Re: RAID performance

[Date Prev][Date Next][Thread Prev][Thread Next][Date Index][Thread Index]

 



(digging back through some things now that the higher priority tasks appear covered)


On Feb 8, 2013, at 2:42 PM, Stan Hoeppner <stan@xxxxxxxxxxxxxxxxx> wrote:

> These tests use 4KB *aligned* IOs.

It seems SSD's commonly now are 8KB paged. [1] [2] At least on OS X with a Samsung 830 SSD, I'm finding a meaningful difference between alignment on 4K vs a 1M alignment. [3] 

Sequential write and rewrite aren't affected. Sequential Input is affected, 5.6% improvement by 8K aligning. Random Seeks see an 87% improvement with 1M alignment. I haven't retested to see if an 8K alignment produces as good a result as a 1M alignment. I haven't tested the full effect of Bonnie++ chunk size which is 8KB by default; but in all tests so far there's no meaningful difference between a chunk size of 4KB and 8KB.

It's kindof annoying that SSD manufacturers aren't reporting a "physical sector" mapped to the SSD page size; similar to how 512e AF HDDs report 512 byte logical, 4096 byte physical sectors. The implication of an SSD reporting a 512 byte physical sector is that alignment doesn't matter. I think it might matter.


> If you've partitioned the SSDs, and your partition boundaries fall in
> the middle of erase blocks instead of perfectly between them, then your
> IOs will be unaligned, and performance will suffer.

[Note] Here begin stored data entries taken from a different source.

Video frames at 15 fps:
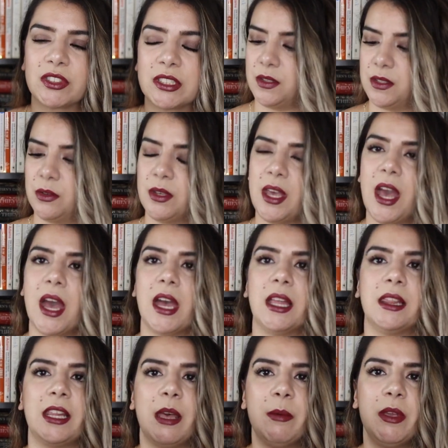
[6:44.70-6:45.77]
So yeah,
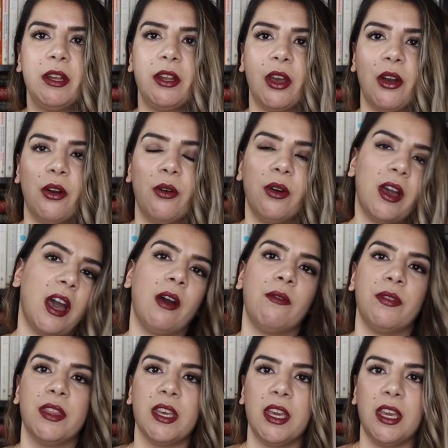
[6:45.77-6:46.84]
let me know
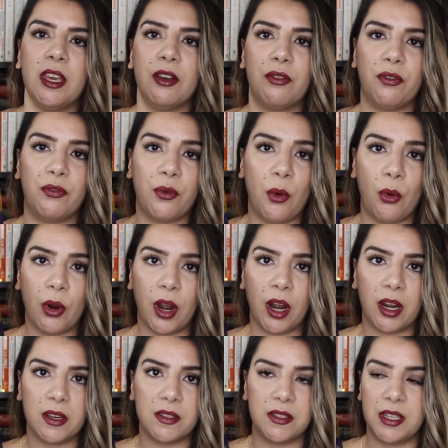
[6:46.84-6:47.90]
of the
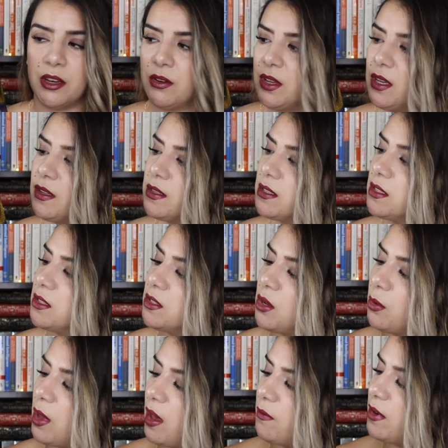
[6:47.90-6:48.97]
4 series. So
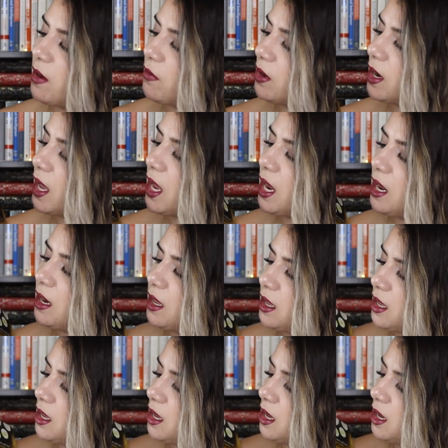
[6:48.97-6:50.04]
we have Nevernight,
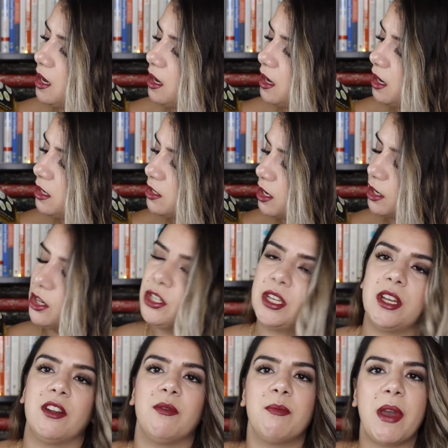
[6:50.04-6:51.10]
A Darker
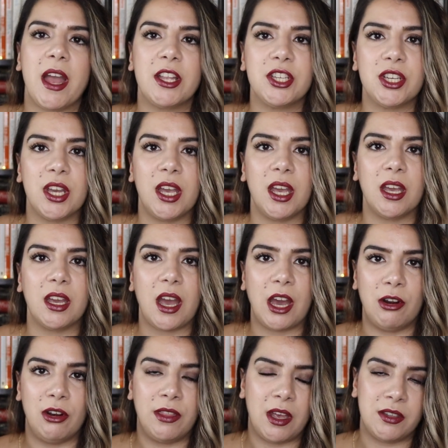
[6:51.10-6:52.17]
Shade of Magic,
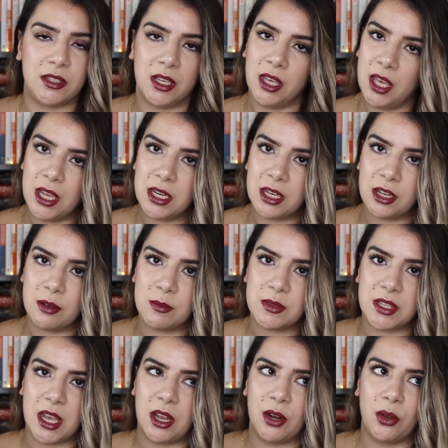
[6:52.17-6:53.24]
100,000
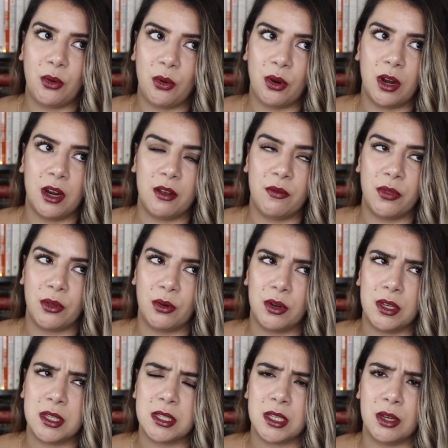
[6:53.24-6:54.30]
Kingdoms, and A Court of
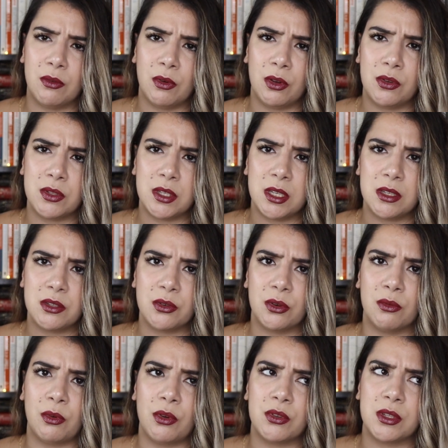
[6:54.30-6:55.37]
Thorns and Roses, or
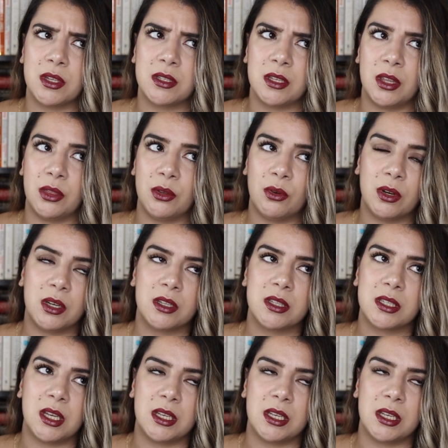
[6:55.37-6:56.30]
Roses and Thorns.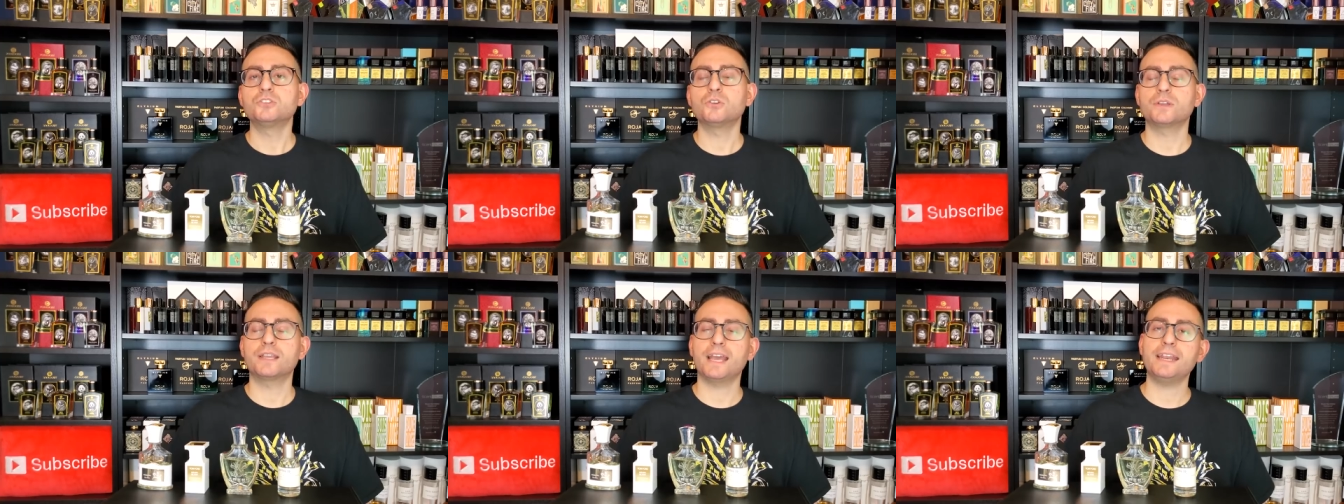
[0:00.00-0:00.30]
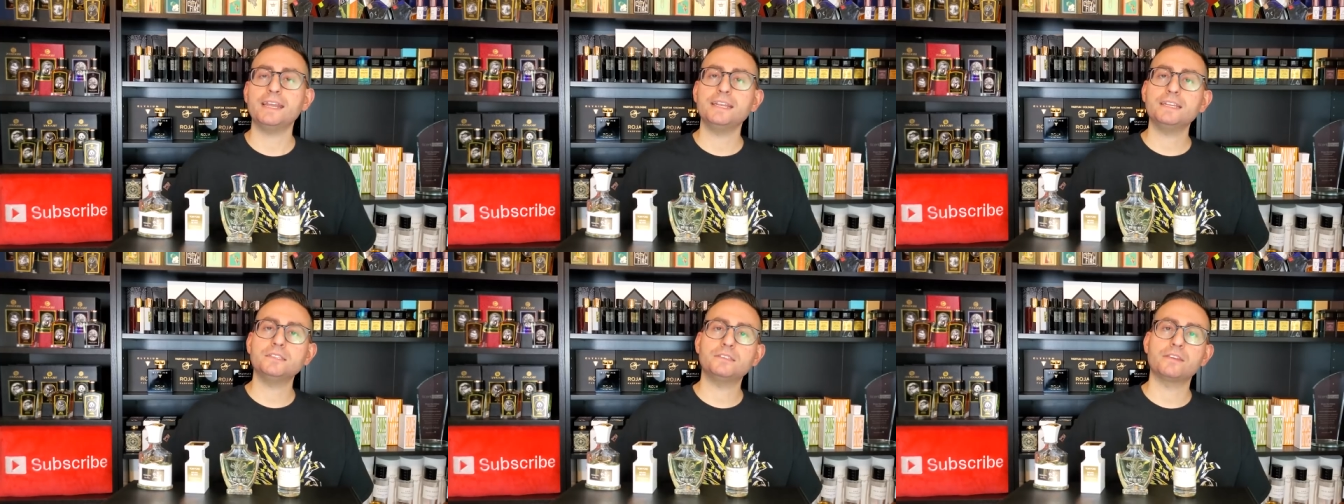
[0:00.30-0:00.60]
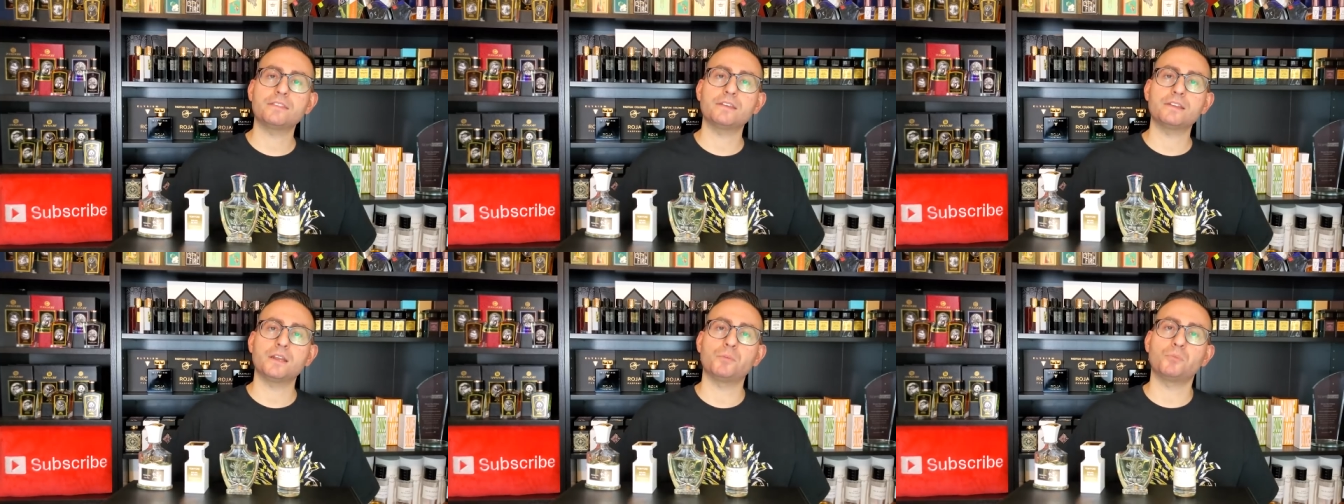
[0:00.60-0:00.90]
So getting
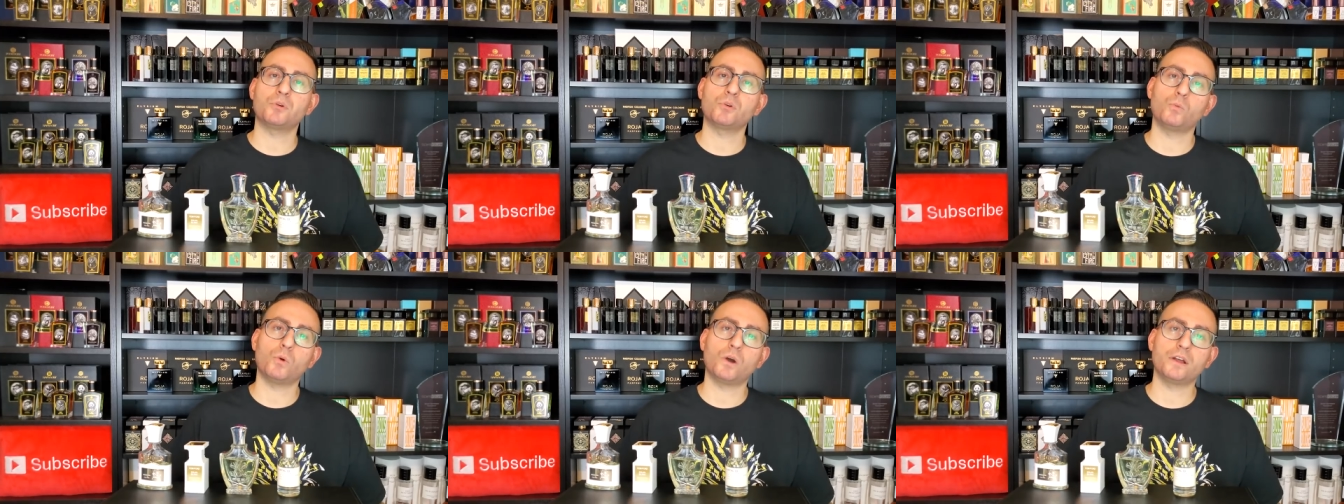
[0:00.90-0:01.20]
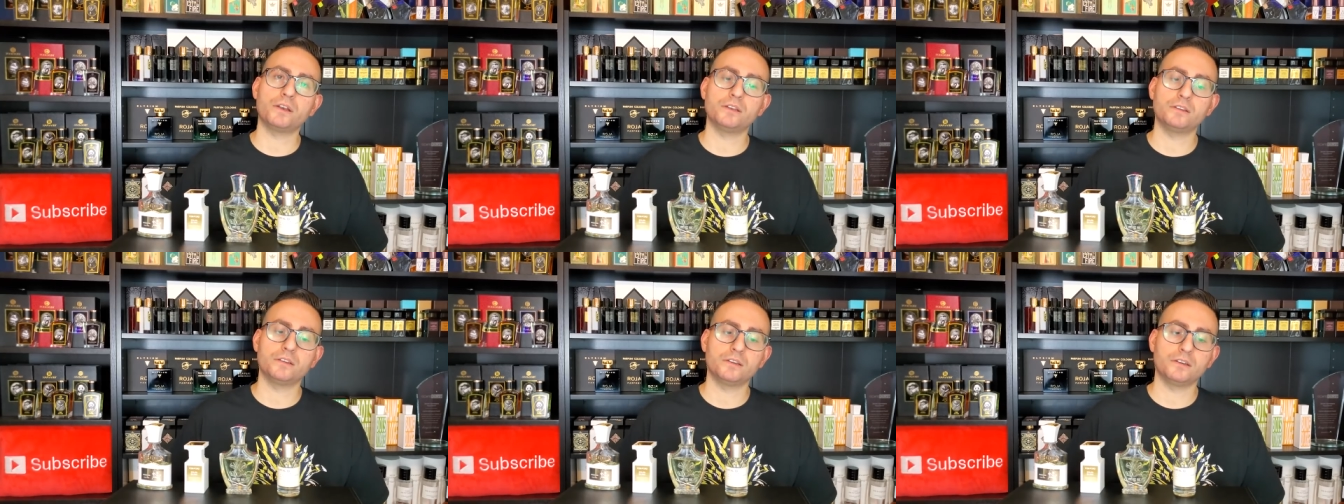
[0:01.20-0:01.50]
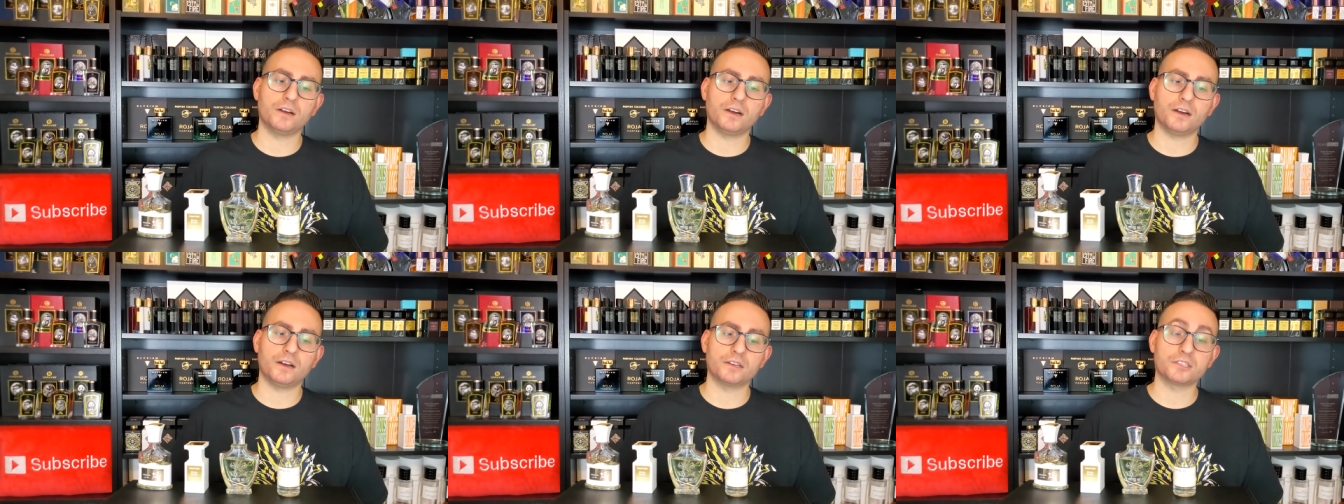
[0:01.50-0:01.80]
into the number
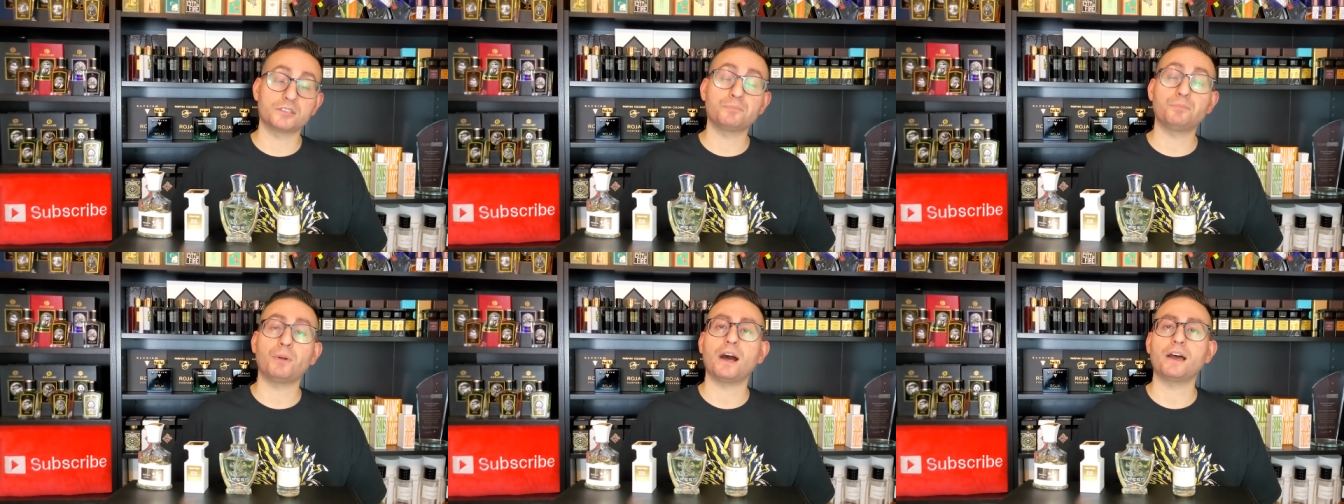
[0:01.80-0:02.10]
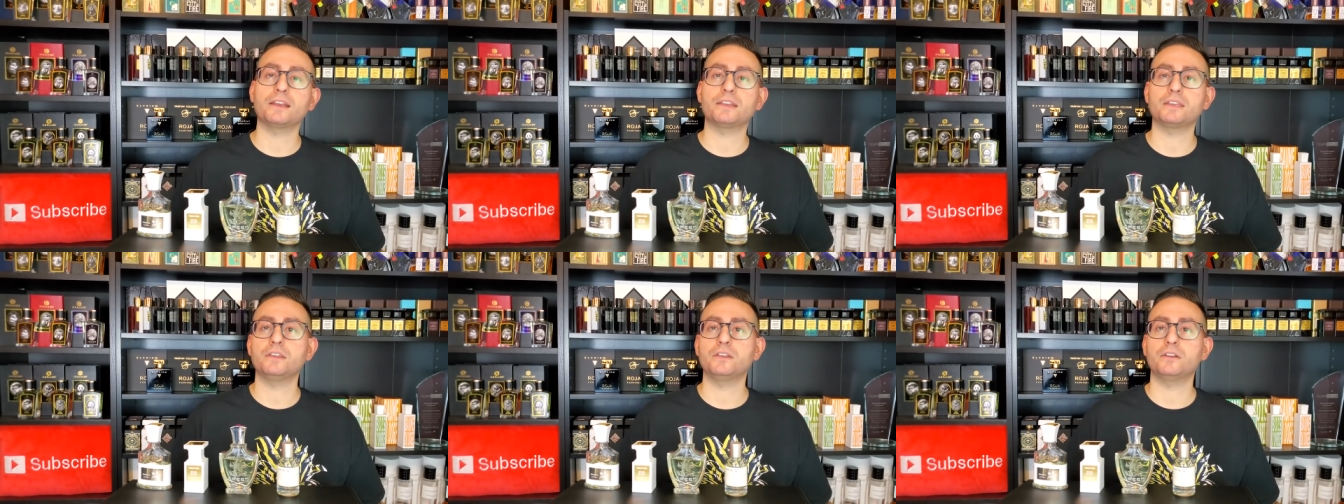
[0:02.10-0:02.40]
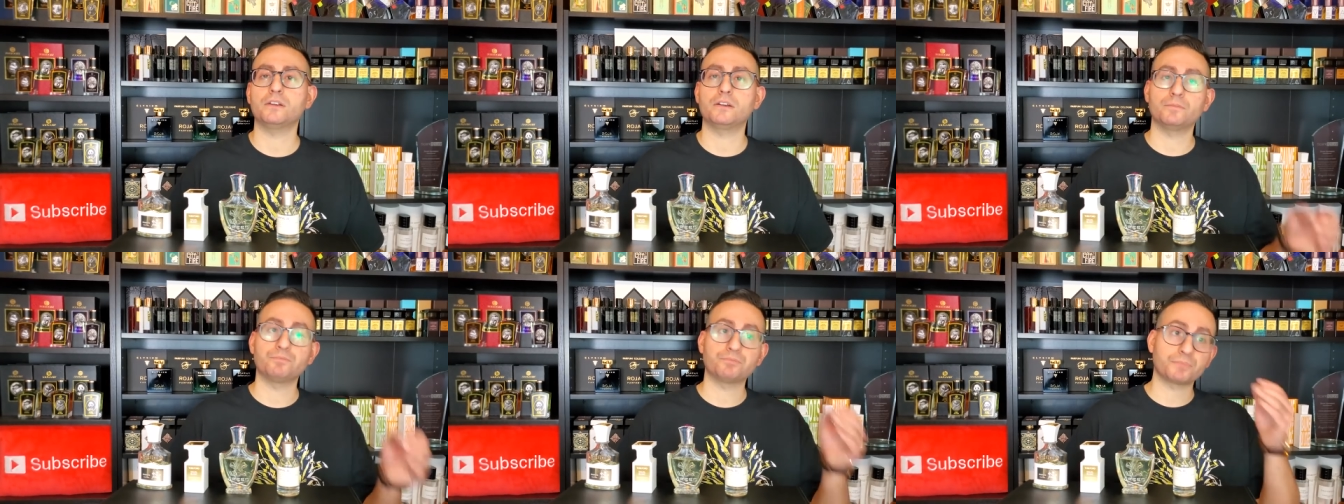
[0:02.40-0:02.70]
one uh, spot
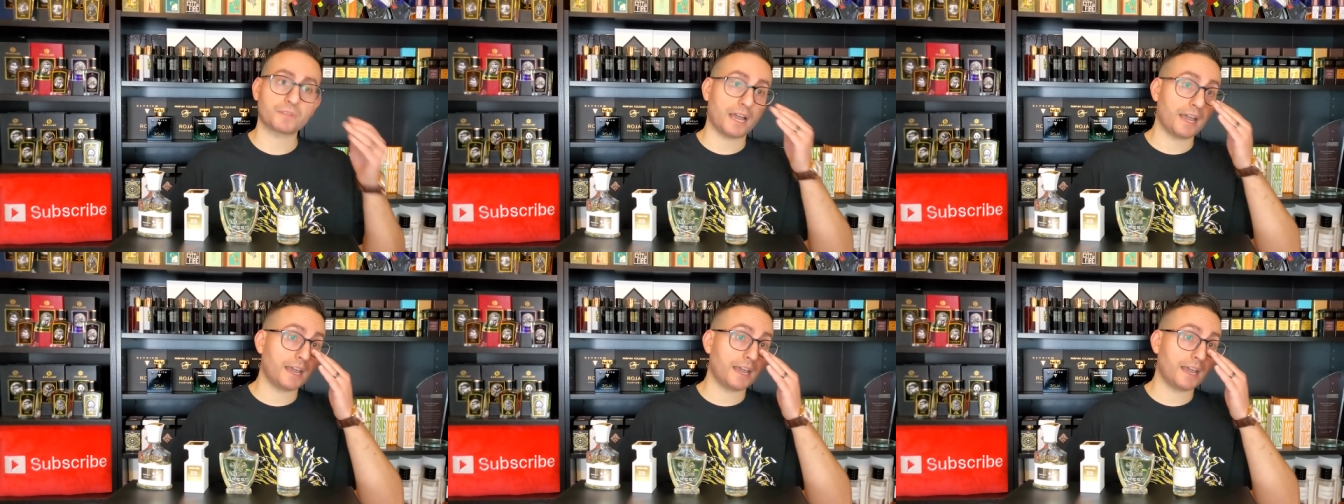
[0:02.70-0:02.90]
here,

There doesn't appear to be a way to know what LBA's mark such a boundary. [3] There also is inconsistent understanding of the erase block size, I see 128KB to 2MB erase block sizes published in media, but nothing from manufacturers. So I don't know how we'd know this.

Also, everything I've read indicates that the LBA's in an erase block are not sequential. Only pages have sequential LBA's. LBA 0-7 could be a page on dye 4, while LBA 8-15 could be on dye 2. The firmware manages the relationship between LBAs and physical pages; similar to how HDD firmware will remap an LBA to a different physical sector in case of bad sectors; except in this case it's SOP to manage wear leveling and the fact a static mapping can likely mean mapping to physical pages that aren't yet erased (garbage collected). Writes would be significantly negatively impacted by this.

Anyway, I'm skeptical we have sufficient knowledge beyond 4K or 8K alignment. At least on linux, fortunately, the now common default of LBA 2048 is of course aligned 0.5K through 1M. But it seems the LBA 40 set by Apple might not be a good idea.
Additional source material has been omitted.